It Figures
$1.9 Million
New York-based aviation fueling company Allied Aviation Services Inc. has agreed to pay nearly $1.9 million to black and Hispanic workers at the Dallas-Fort Worth International Airport to settle a racial harassment lawsuit brought by employees who said they were taunted with hangman’s nooses, racist cartoons and other racial slurs. The settlement will be paid to 15 current and former employees who worked at Allied’s fueling station at DFW. The company admitted no wrongdoing, according to the Associated Press. Although the lawsuit focused on DFW workers, lawyers said they received similar complaints from Allied workers at John F. Kennedy International, LaGuardia and Newark (N.J.) Liberty International airports. The U.S. Equal Employment Opportunity Commission joined private attorneys in filing the suit.
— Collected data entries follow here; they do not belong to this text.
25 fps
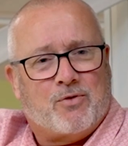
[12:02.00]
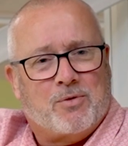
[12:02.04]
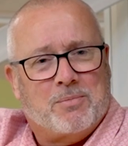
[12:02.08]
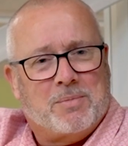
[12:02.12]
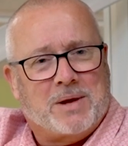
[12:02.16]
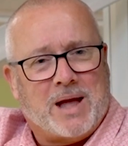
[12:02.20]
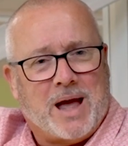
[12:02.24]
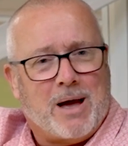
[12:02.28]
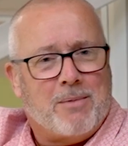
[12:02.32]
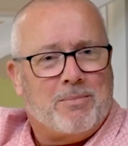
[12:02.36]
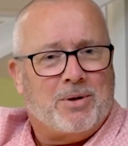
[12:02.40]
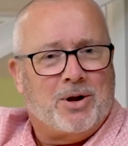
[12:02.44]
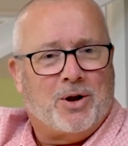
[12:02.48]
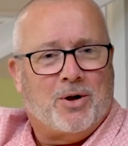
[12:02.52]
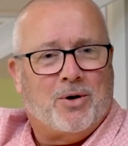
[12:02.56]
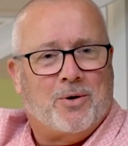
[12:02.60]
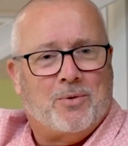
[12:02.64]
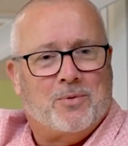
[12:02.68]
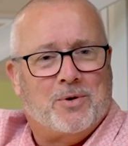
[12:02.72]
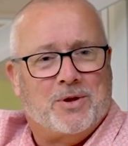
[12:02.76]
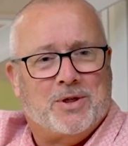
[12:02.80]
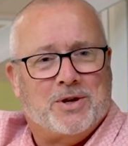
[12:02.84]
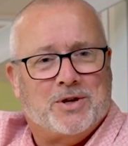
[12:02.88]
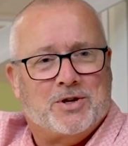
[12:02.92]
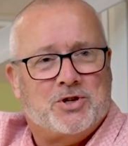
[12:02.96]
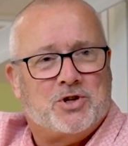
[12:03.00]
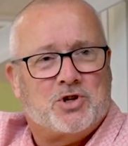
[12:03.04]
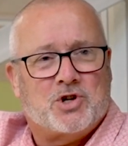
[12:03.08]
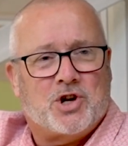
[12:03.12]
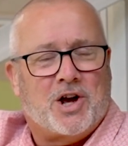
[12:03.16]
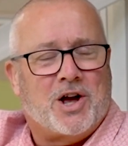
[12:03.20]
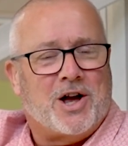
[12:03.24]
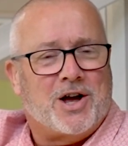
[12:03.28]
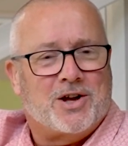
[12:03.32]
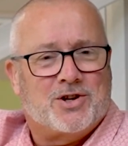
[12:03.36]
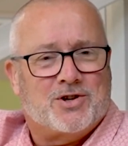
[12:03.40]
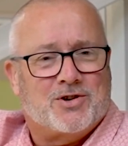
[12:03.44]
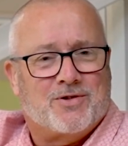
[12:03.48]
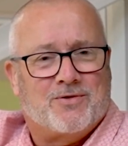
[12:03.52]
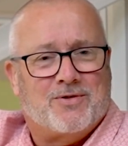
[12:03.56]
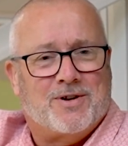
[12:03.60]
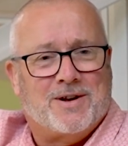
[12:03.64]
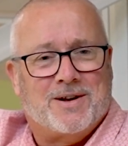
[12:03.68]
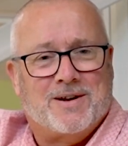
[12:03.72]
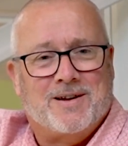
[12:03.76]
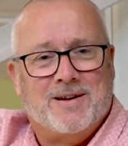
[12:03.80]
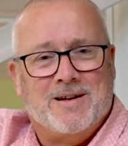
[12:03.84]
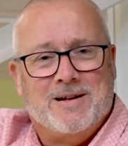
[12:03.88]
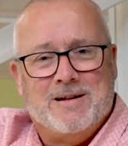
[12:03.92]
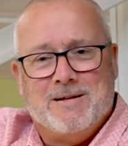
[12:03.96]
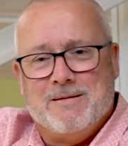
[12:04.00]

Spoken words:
from Camelot with his charger and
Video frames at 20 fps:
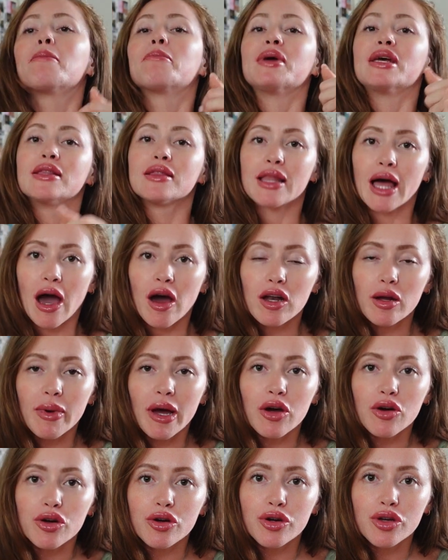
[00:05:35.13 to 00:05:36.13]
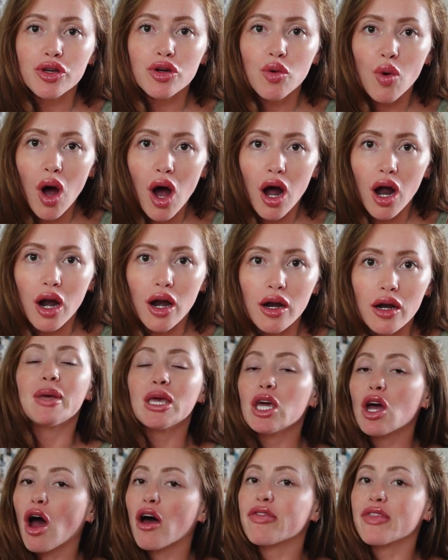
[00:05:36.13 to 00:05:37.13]
Be loud about who you are.
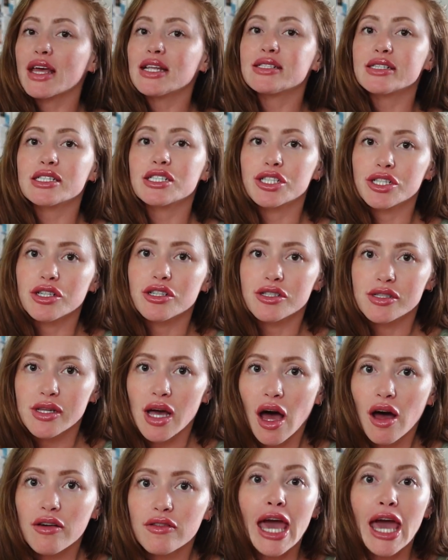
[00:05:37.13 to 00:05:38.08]
Be authentic to yourself.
An EEOC attorney said while Allied was the largest settlement of a race-based case ever in the agency’s Dallas office, which covers most of Texas and southern New Mexico, racial harassment cases have doubled over the past two decades. The settlement requires Allied to conduct annual diversity training for all employees around the country for three years and to file quarterly reports with the EEOC listing any complaints of discrimination or retaliation.
$164.2 Billion
Traffic crashes cost U.S. motorists $164.2 billion a year — or about $1,051 per person — according to a recent AAA research report. That’s more than double the $67.6 billion in annual costs from congestion, or about $430 per person. The study, conducted by Maryland-based Cambridge Systematics Inc., found that the nation’s largest cities, such as New York and Los Angeles, face billions of dollars in costs each year from car accidents. In the New York metropolitan area, they cost the region $18 billion a year, or about $962 per person, while they cost Los Angeles more than $10 billion a year, or $817 per person. Residents of smaller cities faced a larger per-person burden, the study found. Crashes in the Little Rock-North Little Rock region in Arkansas cost $1.4 billion, or $2,258 per person, while car wrecks carried a price tag of $1,772 a person around Pensacola, Fla., and $1,568 a person in Columbia, S.C.
$25,000
Fine due to be paid by comedian-turned-candidate Al Franken. The former Saturday Night Live star, running for an open Minnesota Senate seat, failed to carry workers’ compensation insurance on the New York-based employees of his self-named corporation from 2002 to 2005. The state Workers’ Compensation Board says the fine hasn’t been paid despite a number of notices sent to Franken’s New York address; Franken said he never received one, but has agreed to pay the fine.